Several parents got to satisfy that emotion this summer with Totus Tuus. Totus Tuus is the Archdiocese of Kansas City in Kansas’ summer Catholic youth program dedicated to sharing the Gospel and promoting the Catholic faith through evangelization, catechesis, Christian witness and eucharistic worship.

In July, the archdiocese hosted a four-day Totus Tuus camp designed especially for people with special needs.

Cathy Siler, a parishioner of Old St. Patrick Oratory in Kansas City, Missouri, took her 10-year-old son Levi to Queen of the Holy Rosary Parish in Overland Park where the camp was held. Levi has a cognitive, fine motor and speech delay. It has impacted his ability to receive sacraments on time, as well as his understanding of the Catholic faith.

“Most people see Levi and recognize that he has a disability. He doesn’t speak clearly, but he understands much more than they realize,” Siler said.

“Most of the time, I feel alone,” she added. “But I’m not alone when he’s with other children with special needs.”

“Most people don’t know how to relate to our children.”

Levi quickly acclimated himself to the four-day curriculum, which is based on different areas of Catholic education each summer. He even carried the cross for the processional and recessional at Mass each day.

This year, Totus Tuus for children with special needs focused on the rosary and what’s in the church environment — from the pews and holy water font, to the Stations of the Cross, tabernacle, crucifix and candles.

Tom Racunas is the lead consultant for the archdiocese’s special-needs ministry. He personally witnessed what he calls that “lightbulb moment” when Levi demonstrated he understood the lessons of the week.

“I was in the classroom and we were studying the visitation of the Blessed Virgin Mary. We asked Levi to point to Mary and Elizabeth and he got them both,” said Racunas.

They were also working on making the sign of the cross,” he said. “They are getting it. Love and inclusion are important.”

A lack of inclusiveness in other settings is what prompted Siler to enroll Levi in Totus Tuus. But there was a time when the church struggled to make people with special needs feel included.

“It’s been unintended exclusion,” explained Racunas. “Pastors and parishes know these folks and their families. But they haven’t always had knowledge or skill to make things happen for them. That minimized their ability to understand their faith.”

But those days are over.

“All means all,” said Racunas. “No one should be excluded. Thirty years ago, we didn’t know the teaching techniques or have the tools necessary to provide effective catechesis.

“Today, we do. Now, it is a matter of getting the techniques and the tools into the hands of catechists.”

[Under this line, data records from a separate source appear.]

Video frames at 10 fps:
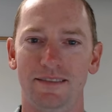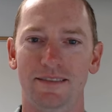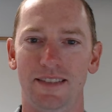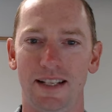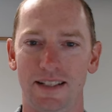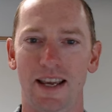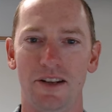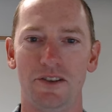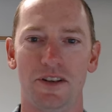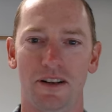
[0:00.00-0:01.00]

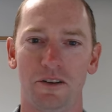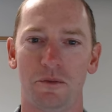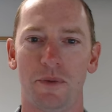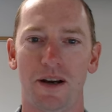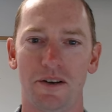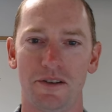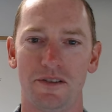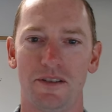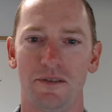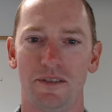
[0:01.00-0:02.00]
engage and inspire
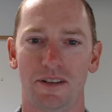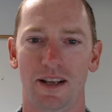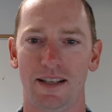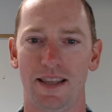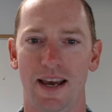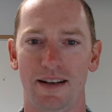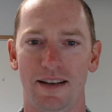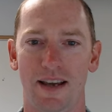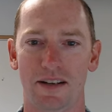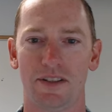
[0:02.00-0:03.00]
students like that
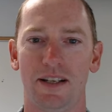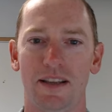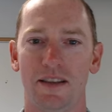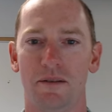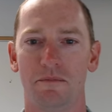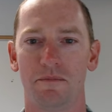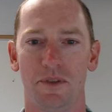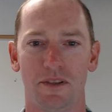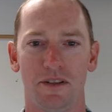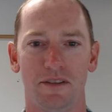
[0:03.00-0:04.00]
to actually get them
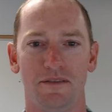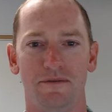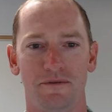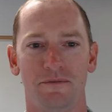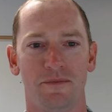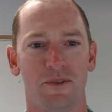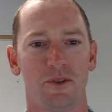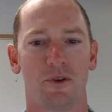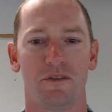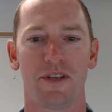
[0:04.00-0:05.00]
to
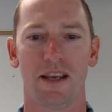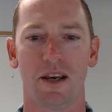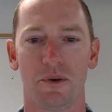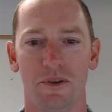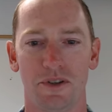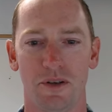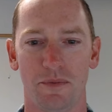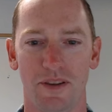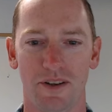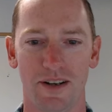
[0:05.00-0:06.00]
sort of take
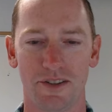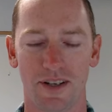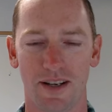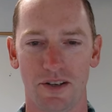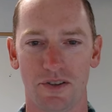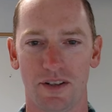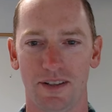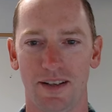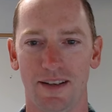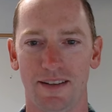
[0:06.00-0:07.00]
ownership of their education
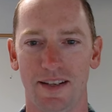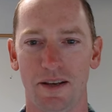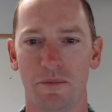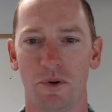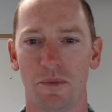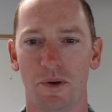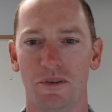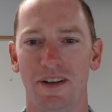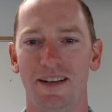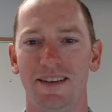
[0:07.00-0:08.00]
and, and get more
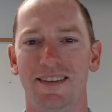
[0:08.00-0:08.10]
motivated?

Eleven-year-old Sarah Goddard attended Totus Tuus for children with special needs, too. Sarah has Down syndrome . . . and a fiercely spiritual side, her mother Maureen said.

Sarah has received the sacraments of first Communion and reconciliation at her parish, Holy Cross in Overland Park.

There, she attends religious education, which is based on the Catechesis of the Good Shepherd. A class teacher and aide help bring her lessons to life with visual aids, videos, arts and crafts, and more, much the way Totus Tuus did this summer.

“It’s nice for Sarah to learn more details about our faith. She likes to pray,” Goddard said. “I like that this is a group that recognizes that people with special needs have faith. She has a special gift on earth. It’s important for typically developing people to see that people with special needs can give back as much as they receive.”

Totus Tuus for individuals with special needs serves a wide age group, from ages 6 to 61. Topics and teaching methods adapt to the age and learning style of each group.

Racunas’ own brother struggled with significant learning disabilities, so he understands the sense of hope Totus Tuus gives parents.

“It’s all about relationships, and that’s what we’re building with the special-needs ministry,” he said. “That’s how we’re bringing Jesus into the life of each and every one of our children.”

Racunas is currently working with an advisory council to prioritize possible initiatives that will further the inclusion of people with disabilities in all parishes in the archdiocese.